(Saved data entries)
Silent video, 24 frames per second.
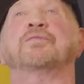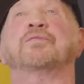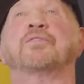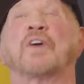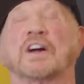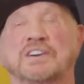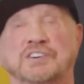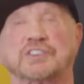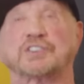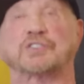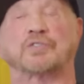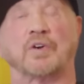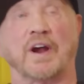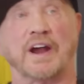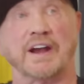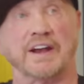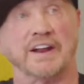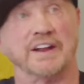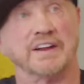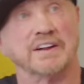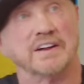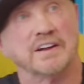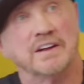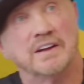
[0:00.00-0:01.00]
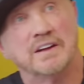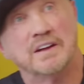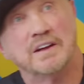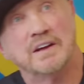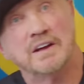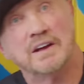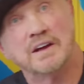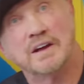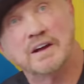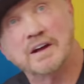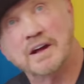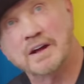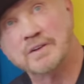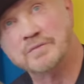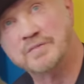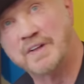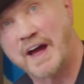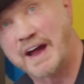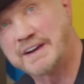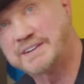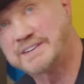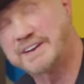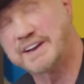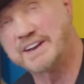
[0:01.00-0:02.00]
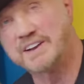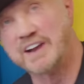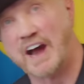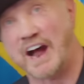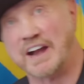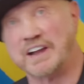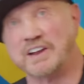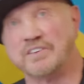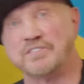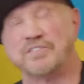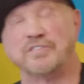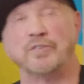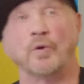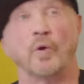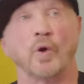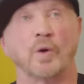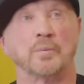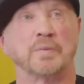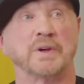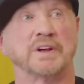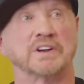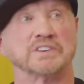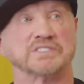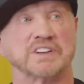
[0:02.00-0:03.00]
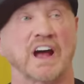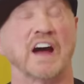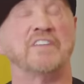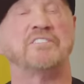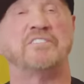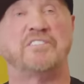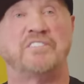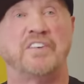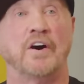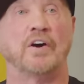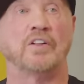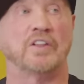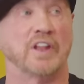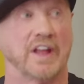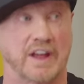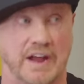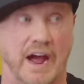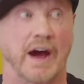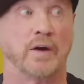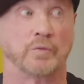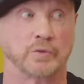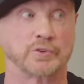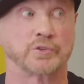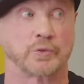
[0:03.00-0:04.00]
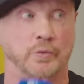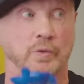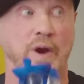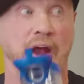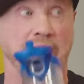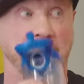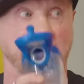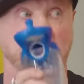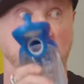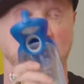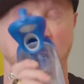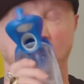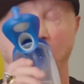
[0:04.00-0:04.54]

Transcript: frustrating in 1994 because I felt like I was ready, you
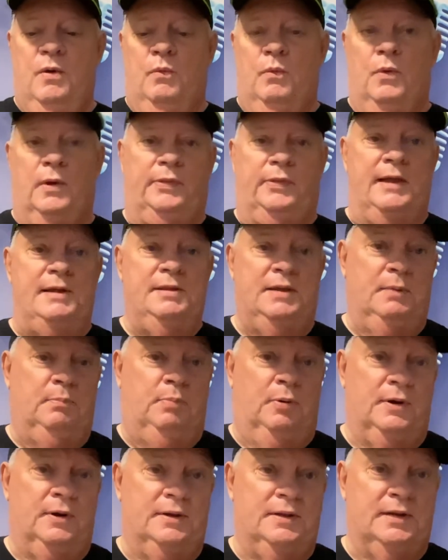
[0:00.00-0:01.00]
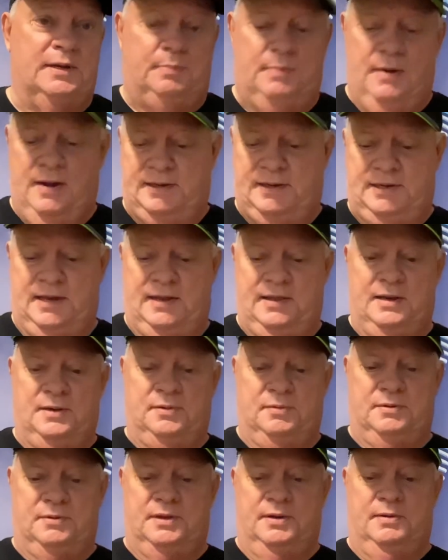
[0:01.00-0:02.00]
What they did put in this box set,
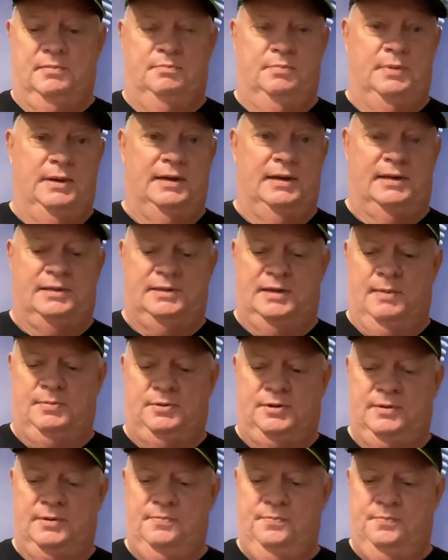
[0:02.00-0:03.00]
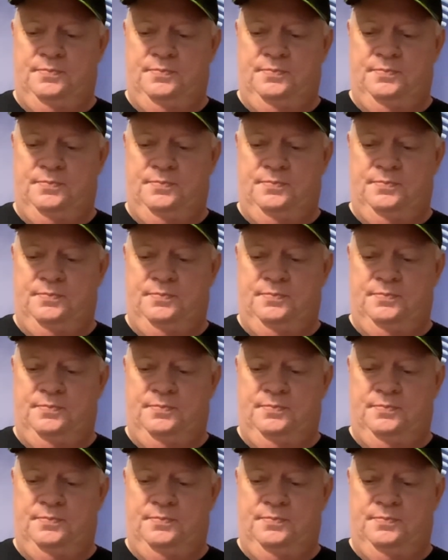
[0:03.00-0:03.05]
this was a big exception,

WORK REQUIRED
Once the pictures are set aside, copy the remaining text of every entry exactly.

RESULT OF THIS TASK
Silent video, 24 frames per second.
[0:00.00-0:01.00]
[0:01.00-0:02.00]
[0:02.00-0:03.00]
[0:03.00-0:04.00]
[0:04.00-0:04.54]

Transcript: frustrating in 1994 because I felt like I was ready, you
[0:00.00-0:01.00]
[0:01.00-0:02.00]
What they did put in this box set,
[0:02.00-0:03.00]
[0:03.00-0:03.05]
this was a big exception,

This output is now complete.